▶ **Task goal**: Word for word, repeat the entries, minus the pictures.

(Dataset entries)

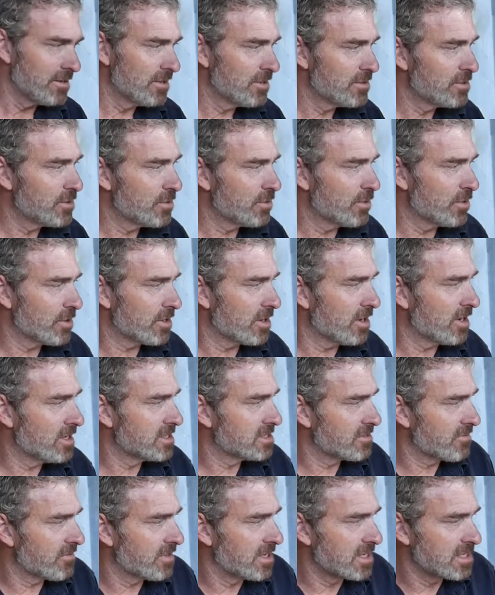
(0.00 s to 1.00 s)
do all kinds
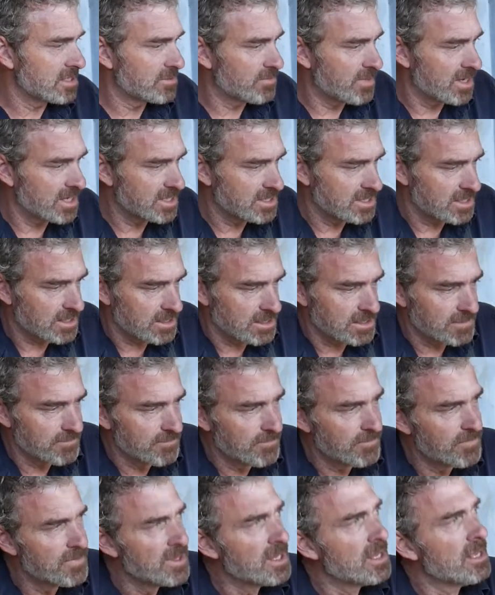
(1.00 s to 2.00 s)
of things basically.
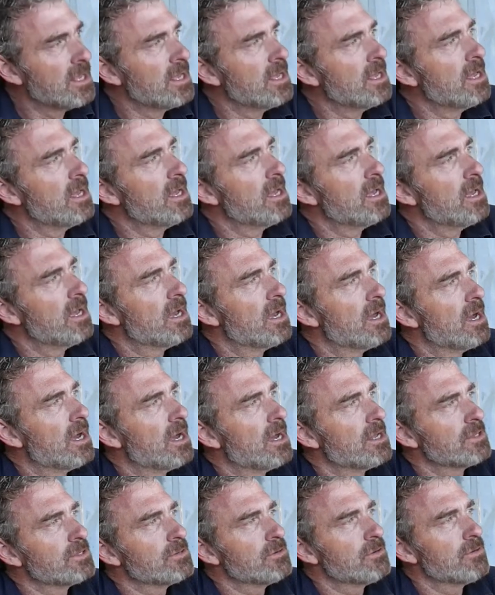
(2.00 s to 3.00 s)

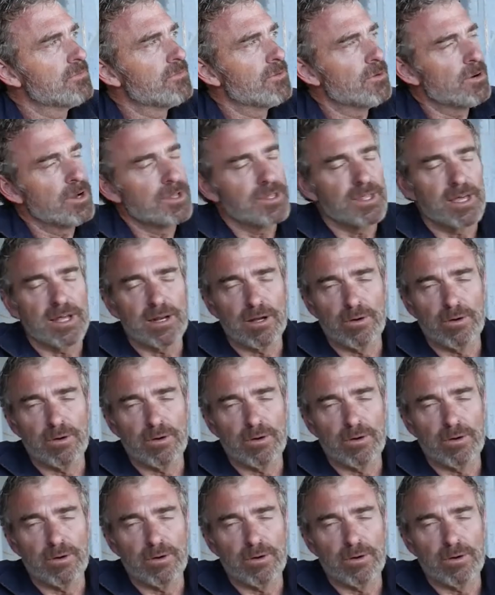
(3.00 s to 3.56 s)
To avoid that,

▶ **Answer for the task**:
(0.00 s to 1.00 s)
do all kinds
(1.00 s to 2.00 s)
of things basically.
(2.00 s to 3.00 s)

(3.00 s to 3.56 s)
To avoid that,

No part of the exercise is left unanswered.